The human ether-a-go-go-related gene (HERG) encodes a voltage-gated potassium channel involved in terminating the ventricular action potential. Block of HERG can result in the lethal arrhythmia torsade de pointes, characterized by severely compromised cardiac output. A large number of pharmaceutical compounds still in use have been shown to block HERG. However, the mechanisms by which drugs block HERG are still poorly understood. Previously published data have shown that HERG block by quinidine and cisapride is reduced with elevated extracellular potassium. This reduction in block could be explained by two general mechanisms: a “knockoff” effect of the permeant ion or an indirect effect in which extracellular potassium slows HERG inactivation and the drugs preferentially block the inactivated state. To pursue these two mechanisms, block of HERG by quinidine and cisapride was tested using two electrode voltage clamping of Xenopus oocytes in extracellular solutions of rubidium (Rb), cesium (Cs), and tetraethylammonium (TEA). The permeability of HERG follows the sequence PK = PRb > PCs >>> PTEA. Extracellular K, Rb, Cs, and TEA all slow HERG inactivation. Changing the extracellular solution from 0 to 20 mM potassium reduced HERG block of cisapride 8-fold and HERG block of quinidine 10-fold. A similar reduction was also seen when changing the extracellular solution from 0 mM potassium to 0 mM potassium with 20 mM rubidium. Changing the extracellular solution from 0 mM potassium to 0 mM potassium with 20 mM cesium only reduced HERG block by cisapride 2-fold and HERG block by quinidine 2.5-fold. Changing the extracellular solution from 0 mM potassium to 0 mM potassium with 40 mM TEA did not alter HERG block by cisapride or quinidine.
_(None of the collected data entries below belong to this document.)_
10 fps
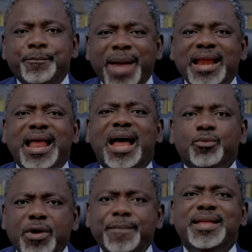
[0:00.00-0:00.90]
men
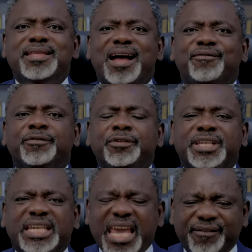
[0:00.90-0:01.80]
and women that
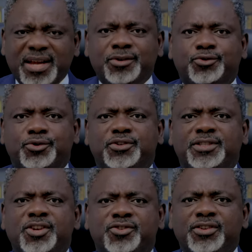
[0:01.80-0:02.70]
have given to
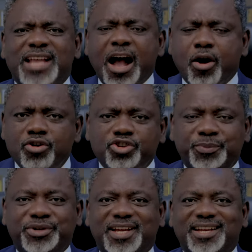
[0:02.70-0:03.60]
those nations and
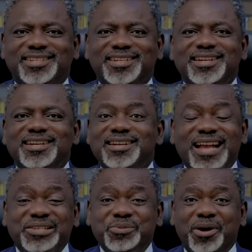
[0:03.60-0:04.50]
contributed, guessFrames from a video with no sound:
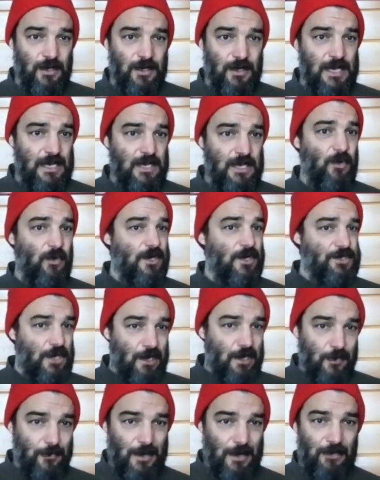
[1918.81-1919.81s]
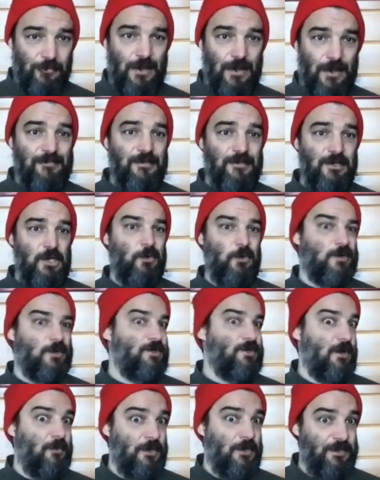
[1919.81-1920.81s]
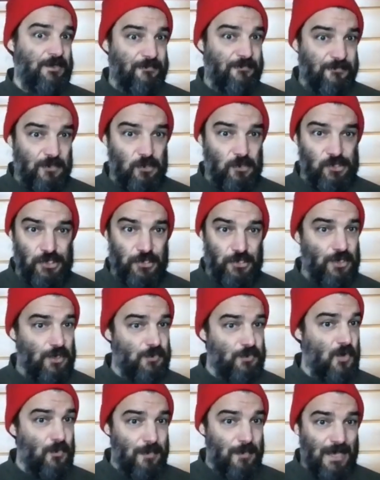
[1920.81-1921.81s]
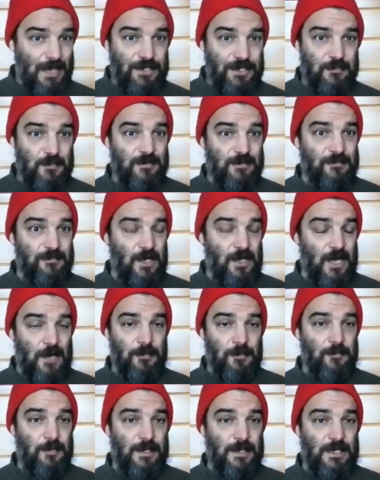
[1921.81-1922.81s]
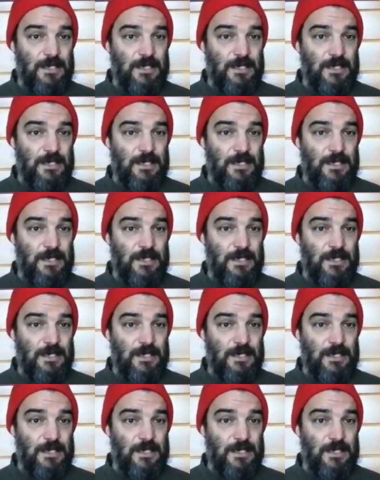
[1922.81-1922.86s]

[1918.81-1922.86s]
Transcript: And you want to talk about revenue, you want to talk about the future and the momentum of the UpperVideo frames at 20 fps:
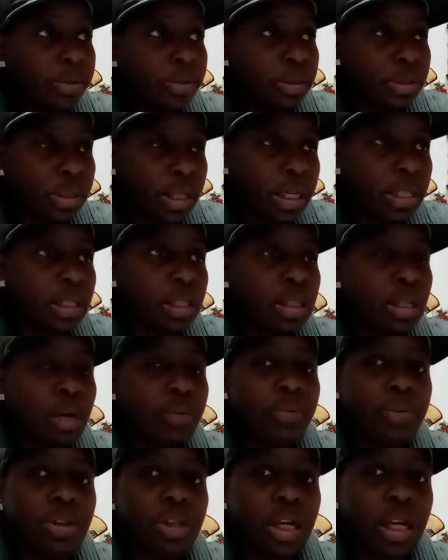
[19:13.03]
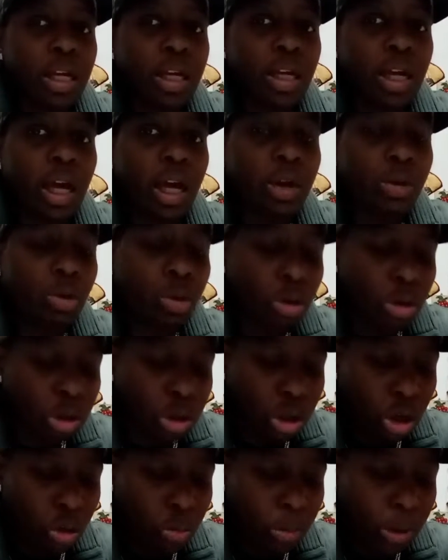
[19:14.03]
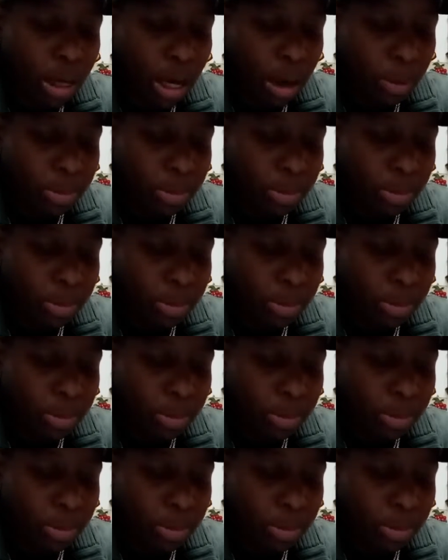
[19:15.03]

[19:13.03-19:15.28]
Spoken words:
there's another thing. And also what I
Since 20 mM potassium, 20 mM rubidium, 20 mM cesium, and 40 mM TEA slow HERG inactivation by approximately equal amounts and the rank order of HERG permeability is PK = PRb > PCs >>> PTEA, these results suggest that cisapride and quinidine do not preferentially block inactivated HERG channels but that permeation through HERG channels is the major determinant of HERG block by quinidine and cisapride.